Notably, continued US efforts to bring about regime change in Iran and position a pro-US government in Teheran have not been successful with even countries like Pakistan in the past offering their territory bordering Iran for US clandestine operations.
Another factor operating in favour of Iran is that United States European Allies like Germany and France do not fully favour United States policy of complete diplomatic isolation of Iran and so also many Major Asian countries dependant on Iranian oil supplies.
Contextually therefore, the emergence of a Russia-Iran-China-Trilateral was a logical outcome of all three nations being markedly in US crosshairs in December 2019.
The moot question that emerges is that does the United States have any viable options to discourage the emergence of the Russia-Iran-China Trilateral or at the very least not let it emerge with integrated military contours? Or let it sputter out of steam like the China-Pakistan-Russia Trilateral, the subject of my analysis in the last few years, with Pakistan being a weak link?
The United States has two viable options to offset the emergence of the Russia-Iran-China Trilateral and either adoption could possibly lead to further strategic evolution of this Trilateral. Both options centre on United States exhibiting flexibility in its entrenched foreign policy mindsets of not “resetting its policy formulations on Russia and Iran.
The United States in a Nixonian Moment could reclaim Iran in its Strategic Fold by normalisation of US relations with Iran to its pe-1979 levels recognising that Iran despite all odds imposed by United States stands out in December 2019 as the naturally predominant Regional Power in the Gulf Region. Iran also today exercises considerable influence on the Shia Crescent of the Northern Tier of the Middle East.
With one diplomatic stroke the United States could radically change the entire security landscape of the Middle East in its favour. The only possible holdback in this option would be US considerations towards Israel and Saudi Arabia. Logically, Iran would have no pressures to look for countervailing options against the United States.
The second option for the United States would be to “reset” its Russia-policy from one of Cold War adversarial mindsets to one of mutual accommodation and shared management of the global security systems especially in critical strategic regions of the world like the Middle East.

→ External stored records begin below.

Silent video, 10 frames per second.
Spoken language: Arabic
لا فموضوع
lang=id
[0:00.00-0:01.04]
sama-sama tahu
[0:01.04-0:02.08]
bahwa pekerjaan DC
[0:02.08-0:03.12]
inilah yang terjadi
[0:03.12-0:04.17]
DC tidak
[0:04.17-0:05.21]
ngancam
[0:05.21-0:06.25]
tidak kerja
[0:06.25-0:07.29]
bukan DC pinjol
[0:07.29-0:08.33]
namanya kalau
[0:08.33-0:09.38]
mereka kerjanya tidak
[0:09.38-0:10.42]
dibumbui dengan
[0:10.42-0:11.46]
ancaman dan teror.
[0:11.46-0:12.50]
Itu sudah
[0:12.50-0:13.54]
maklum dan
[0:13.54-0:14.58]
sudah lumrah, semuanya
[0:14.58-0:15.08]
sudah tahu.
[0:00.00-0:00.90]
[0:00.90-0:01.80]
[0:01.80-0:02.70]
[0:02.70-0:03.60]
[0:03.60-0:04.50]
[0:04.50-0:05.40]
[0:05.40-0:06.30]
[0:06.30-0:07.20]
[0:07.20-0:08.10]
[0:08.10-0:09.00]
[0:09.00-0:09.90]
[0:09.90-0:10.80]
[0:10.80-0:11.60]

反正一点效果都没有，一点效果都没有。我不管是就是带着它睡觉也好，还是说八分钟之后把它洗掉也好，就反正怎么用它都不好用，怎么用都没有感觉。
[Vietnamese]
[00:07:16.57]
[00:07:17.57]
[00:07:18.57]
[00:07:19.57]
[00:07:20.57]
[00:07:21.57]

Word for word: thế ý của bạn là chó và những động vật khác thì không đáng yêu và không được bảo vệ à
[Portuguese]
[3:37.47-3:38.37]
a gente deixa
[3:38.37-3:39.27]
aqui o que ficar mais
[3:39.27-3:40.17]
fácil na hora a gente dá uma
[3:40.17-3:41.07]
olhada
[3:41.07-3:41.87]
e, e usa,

A United States Russia-policy “Reset” was attempted by US President Trump in the initial stages of his Presidency but his initiative was overtaken by domestic political policy tussles. United States reset of Russian policies would enable United States to focus all its energies on the more potent China Threat in Indo Pacific Region and more pointedly in the Western Pacific where China has the potential and the strategic aim to unravel US security architecture in the Pacific.
In terms of global power tussles, United States has a shared experience of manging global security system with Russia’s predecessor the Soviet Union. Russia is a predictable entity for the United States policy establishment. China is a Revisionist Power firmly intent on emerging as the rival Superpower contender to the United States. China in December 2019 has both the military capacity and the intentions to challenge the United Sates. China therefore comparatively is a more uncertain and unpredictable strategic entity for the United States.
Concluding, either way, these are the only two viable options for the United States to offset emergence of countervailing alliances against the United States and the United States needs this pressingly as perceptions have already started emerging that United States as a Power is on the decline.